*** Data shown Section Begins ***

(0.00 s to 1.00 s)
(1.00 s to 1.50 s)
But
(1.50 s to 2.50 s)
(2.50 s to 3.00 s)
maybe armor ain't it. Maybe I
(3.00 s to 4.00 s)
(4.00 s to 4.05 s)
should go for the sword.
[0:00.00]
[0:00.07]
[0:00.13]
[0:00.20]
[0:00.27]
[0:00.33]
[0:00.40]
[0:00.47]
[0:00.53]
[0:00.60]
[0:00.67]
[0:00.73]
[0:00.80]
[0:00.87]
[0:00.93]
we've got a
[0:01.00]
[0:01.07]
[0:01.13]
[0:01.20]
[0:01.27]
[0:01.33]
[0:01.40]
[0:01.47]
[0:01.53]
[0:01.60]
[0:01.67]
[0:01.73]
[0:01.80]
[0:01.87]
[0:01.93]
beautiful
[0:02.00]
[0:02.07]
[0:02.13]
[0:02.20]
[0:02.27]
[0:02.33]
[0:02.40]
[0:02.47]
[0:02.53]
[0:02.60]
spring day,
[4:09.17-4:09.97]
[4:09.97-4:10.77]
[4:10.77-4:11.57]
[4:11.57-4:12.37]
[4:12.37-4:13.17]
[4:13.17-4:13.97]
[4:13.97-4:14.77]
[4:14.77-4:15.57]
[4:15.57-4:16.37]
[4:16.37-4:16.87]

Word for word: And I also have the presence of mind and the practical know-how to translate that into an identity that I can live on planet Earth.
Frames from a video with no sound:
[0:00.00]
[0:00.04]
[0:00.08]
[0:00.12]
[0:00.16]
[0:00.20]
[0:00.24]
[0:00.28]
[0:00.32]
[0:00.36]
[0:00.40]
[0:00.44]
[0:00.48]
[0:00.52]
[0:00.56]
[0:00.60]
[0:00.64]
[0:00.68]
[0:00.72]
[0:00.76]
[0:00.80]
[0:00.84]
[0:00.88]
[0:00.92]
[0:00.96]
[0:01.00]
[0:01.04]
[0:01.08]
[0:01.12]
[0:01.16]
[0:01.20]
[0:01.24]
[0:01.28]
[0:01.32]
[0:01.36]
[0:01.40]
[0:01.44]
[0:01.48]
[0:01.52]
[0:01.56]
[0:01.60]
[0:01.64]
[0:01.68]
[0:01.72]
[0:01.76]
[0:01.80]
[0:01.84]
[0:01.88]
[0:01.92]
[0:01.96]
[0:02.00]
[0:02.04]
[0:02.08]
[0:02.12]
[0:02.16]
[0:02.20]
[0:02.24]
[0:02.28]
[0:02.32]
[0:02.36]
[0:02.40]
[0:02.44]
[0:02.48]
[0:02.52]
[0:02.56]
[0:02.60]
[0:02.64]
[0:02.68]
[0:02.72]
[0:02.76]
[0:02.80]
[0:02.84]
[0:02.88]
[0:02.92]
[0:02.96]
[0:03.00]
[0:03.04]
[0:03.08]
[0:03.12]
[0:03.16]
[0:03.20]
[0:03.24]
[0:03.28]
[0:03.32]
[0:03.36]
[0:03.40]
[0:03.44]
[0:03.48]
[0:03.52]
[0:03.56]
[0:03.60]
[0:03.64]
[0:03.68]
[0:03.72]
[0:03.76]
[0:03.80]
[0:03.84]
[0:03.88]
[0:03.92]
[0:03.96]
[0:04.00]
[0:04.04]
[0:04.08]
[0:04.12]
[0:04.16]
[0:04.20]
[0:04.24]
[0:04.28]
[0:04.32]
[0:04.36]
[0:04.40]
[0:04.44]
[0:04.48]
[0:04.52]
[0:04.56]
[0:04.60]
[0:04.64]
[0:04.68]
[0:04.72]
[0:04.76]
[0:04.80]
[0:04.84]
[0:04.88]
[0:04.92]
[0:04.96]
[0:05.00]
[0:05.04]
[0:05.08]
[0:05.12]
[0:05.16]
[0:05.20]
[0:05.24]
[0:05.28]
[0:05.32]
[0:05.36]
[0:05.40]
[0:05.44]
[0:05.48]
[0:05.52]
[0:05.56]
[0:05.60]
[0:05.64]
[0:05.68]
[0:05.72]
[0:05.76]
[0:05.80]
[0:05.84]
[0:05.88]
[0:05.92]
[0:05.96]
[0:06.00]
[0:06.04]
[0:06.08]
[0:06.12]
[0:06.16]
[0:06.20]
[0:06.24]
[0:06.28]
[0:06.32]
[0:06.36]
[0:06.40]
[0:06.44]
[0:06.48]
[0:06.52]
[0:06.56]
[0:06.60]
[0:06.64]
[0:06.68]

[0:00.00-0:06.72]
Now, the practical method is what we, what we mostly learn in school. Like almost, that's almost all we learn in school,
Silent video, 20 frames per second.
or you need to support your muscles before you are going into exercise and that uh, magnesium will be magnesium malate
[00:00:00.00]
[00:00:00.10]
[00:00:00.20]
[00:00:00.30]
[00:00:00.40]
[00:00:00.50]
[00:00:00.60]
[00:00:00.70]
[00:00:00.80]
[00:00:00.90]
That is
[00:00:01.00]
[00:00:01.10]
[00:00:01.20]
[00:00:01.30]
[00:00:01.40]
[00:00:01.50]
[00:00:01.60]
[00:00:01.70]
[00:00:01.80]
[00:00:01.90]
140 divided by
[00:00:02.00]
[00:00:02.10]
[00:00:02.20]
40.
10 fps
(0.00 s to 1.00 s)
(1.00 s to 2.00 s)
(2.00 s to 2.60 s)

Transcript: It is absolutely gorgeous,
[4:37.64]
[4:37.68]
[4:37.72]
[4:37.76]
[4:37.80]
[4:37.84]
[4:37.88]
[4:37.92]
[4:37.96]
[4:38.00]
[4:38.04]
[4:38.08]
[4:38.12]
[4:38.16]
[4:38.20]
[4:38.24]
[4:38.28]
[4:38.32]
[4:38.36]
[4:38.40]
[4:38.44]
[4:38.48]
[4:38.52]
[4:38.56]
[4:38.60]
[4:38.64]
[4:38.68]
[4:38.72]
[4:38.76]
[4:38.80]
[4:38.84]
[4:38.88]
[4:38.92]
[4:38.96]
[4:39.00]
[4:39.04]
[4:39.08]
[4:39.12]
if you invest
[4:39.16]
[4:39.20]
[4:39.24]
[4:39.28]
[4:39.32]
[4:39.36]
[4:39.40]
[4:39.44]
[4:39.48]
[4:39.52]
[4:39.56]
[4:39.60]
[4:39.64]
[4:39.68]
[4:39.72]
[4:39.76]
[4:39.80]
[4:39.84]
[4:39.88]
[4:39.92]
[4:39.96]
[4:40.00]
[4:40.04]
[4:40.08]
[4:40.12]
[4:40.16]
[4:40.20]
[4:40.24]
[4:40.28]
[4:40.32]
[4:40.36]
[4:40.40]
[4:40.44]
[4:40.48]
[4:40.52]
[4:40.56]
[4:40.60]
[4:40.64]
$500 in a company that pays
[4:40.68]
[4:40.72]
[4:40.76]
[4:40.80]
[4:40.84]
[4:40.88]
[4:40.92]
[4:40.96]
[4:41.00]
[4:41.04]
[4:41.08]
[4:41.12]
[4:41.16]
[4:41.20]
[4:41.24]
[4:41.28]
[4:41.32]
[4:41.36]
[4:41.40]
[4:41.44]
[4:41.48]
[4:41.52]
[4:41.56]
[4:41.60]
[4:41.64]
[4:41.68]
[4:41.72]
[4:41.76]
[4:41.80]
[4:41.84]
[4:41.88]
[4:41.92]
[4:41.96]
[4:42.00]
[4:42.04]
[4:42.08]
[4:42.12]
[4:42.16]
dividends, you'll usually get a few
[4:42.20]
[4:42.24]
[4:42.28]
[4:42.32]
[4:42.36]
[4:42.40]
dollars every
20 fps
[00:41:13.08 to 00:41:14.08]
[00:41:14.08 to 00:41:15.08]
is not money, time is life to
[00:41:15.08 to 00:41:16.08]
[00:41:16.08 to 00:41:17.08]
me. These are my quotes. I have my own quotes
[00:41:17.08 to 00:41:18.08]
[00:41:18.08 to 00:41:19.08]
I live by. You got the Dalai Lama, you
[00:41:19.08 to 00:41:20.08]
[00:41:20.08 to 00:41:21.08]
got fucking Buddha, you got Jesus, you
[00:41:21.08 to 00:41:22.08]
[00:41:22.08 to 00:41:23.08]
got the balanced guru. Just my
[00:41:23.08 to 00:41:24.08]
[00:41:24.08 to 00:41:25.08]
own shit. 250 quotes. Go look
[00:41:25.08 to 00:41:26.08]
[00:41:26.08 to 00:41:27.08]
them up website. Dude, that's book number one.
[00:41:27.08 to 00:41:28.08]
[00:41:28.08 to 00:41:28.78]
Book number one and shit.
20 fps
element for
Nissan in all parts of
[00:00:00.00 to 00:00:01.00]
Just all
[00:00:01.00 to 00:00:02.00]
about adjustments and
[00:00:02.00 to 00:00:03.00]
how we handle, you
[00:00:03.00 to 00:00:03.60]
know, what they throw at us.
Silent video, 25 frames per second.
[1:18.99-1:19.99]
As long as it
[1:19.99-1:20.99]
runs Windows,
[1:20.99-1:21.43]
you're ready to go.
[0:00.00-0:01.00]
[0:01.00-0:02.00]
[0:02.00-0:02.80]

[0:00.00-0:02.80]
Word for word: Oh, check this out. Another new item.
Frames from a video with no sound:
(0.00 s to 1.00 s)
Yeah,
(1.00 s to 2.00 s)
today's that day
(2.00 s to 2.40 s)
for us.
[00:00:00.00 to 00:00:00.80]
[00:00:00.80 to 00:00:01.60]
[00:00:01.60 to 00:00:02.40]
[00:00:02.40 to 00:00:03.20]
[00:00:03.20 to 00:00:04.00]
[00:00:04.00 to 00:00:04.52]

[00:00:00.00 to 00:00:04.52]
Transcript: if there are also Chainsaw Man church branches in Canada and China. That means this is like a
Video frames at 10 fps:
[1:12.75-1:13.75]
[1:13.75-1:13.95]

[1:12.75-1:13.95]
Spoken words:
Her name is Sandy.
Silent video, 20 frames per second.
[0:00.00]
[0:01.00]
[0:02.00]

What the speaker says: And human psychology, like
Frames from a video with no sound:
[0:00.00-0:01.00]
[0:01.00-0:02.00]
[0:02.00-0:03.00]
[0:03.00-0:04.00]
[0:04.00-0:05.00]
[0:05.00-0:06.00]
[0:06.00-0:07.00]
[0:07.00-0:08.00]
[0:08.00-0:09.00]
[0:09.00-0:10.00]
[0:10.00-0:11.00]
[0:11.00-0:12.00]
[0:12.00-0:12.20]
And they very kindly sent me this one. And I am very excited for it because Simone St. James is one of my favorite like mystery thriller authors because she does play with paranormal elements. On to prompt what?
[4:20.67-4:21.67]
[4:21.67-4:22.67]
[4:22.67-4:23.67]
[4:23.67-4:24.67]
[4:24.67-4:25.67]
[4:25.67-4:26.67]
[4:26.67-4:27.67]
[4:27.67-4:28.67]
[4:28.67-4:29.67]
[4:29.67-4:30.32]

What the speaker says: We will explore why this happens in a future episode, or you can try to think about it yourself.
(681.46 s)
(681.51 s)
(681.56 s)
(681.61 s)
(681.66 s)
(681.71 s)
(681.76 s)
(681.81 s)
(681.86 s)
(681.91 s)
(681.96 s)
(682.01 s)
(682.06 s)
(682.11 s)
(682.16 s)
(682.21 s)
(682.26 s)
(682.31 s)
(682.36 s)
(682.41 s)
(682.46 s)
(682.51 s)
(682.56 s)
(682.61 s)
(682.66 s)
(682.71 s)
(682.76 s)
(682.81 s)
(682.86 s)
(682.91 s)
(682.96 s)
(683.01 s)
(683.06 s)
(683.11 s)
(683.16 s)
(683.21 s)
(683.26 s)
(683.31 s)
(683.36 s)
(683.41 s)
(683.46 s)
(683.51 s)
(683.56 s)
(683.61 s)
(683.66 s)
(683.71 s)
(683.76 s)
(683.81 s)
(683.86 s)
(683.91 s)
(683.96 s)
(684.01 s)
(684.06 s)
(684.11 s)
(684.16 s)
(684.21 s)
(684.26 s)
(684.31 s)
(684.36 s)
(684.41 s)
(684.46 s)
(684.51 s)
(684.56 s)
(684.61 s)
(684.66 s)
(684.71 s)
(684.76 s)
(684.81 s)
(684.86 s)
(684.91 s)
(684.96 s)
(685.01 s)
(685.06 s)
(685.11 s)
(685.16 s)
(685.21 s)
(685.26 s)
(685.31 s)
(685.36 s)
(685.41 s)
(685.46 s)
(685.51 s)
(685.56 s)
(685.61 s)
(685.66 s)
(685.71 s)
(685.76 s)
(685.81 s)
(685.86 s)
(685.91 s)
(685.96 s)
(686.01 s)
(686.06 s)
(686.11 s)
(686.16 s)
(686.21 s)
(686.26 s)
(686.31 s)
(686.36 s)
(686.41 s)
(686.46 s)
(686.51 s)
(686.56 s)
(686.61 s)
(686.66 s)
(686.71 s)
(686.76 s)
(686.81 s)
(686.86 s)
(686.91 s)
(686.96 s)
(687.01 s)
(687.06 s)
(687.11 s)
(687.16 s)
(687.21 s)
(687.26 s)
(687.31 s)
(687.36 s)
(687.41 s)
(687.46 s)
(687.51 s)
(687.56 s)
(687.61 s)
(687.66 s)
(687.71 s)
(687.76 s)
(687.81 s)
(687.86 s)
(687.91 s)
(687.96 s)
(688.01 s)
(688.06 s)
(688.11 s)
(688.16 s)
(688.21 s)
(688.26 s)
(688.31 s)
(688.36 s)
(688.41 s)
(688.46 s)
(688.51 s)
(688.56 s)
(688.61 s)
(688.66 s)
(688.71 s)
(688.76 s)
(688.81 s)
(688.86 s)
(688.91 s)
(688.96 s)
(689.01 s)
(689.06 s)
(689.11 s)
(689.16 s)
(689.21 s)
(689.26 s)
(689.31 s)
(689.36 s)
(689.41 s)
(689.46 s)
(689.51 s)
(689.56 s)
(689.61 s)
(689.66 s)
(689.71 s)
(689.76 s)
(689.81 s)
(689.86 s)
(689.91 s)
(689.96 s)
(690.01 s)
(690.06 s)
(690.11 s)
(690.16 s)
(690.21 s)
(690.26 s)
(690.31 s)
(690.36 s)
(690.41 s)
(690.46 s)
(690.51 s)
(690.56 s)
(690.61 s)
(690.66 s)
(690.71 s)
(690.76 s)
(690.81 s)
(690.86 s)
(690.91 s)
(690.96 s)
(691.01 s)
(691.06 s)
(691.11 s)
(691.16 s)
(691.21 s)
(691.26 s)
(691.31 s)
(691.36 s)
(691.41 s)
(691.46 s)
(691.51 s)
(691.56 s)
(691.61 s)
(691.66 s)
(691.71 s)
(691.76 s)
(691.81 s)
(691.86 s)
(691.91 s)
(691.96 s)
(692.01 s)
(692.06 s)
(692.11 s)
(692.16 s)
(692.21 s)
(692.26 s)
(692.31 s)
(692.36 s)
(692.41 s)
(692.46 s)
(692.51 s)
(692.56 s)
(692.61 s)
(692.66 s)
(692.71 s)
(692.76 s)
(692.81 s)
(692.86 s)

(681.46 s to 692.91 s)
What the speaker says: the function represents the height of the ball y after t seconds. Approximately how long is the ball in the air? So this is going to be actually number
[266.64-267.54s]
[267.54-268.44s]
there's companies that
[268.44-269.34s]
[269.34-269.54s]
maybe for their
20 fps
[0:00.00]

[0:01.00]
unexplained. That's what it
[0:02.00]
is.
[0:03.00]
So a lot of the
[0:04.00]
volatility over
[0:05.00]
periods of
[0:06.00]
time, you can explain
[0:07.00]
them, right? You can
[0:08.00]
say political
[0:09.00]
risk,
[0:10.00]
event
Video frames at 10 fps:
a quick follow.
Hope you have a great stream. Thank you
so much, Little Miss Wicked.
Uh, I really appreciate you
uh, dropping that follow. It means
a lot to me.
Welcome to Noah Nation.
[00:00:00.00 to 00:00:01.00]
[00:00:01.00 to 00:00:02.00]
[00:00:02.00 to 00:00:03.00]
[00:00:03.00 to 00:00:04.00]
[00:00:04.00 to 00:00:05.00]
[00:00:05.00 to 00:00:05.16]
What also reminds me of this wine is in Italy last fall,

*** Data shown Section Ends ***

Exercise goal>
Only lines with the word "speaker" are needed. Copy them from the preceding records.

Solution below>
What the speaker says: And human psychology, like
What the speaker says: We will explore why this happens in a future episode, or you can try to think about it yourself.
What the speaker says: the function represents the height of the ball y after t seconds. Approximately how long is the ball in the air? So this is going to be actually number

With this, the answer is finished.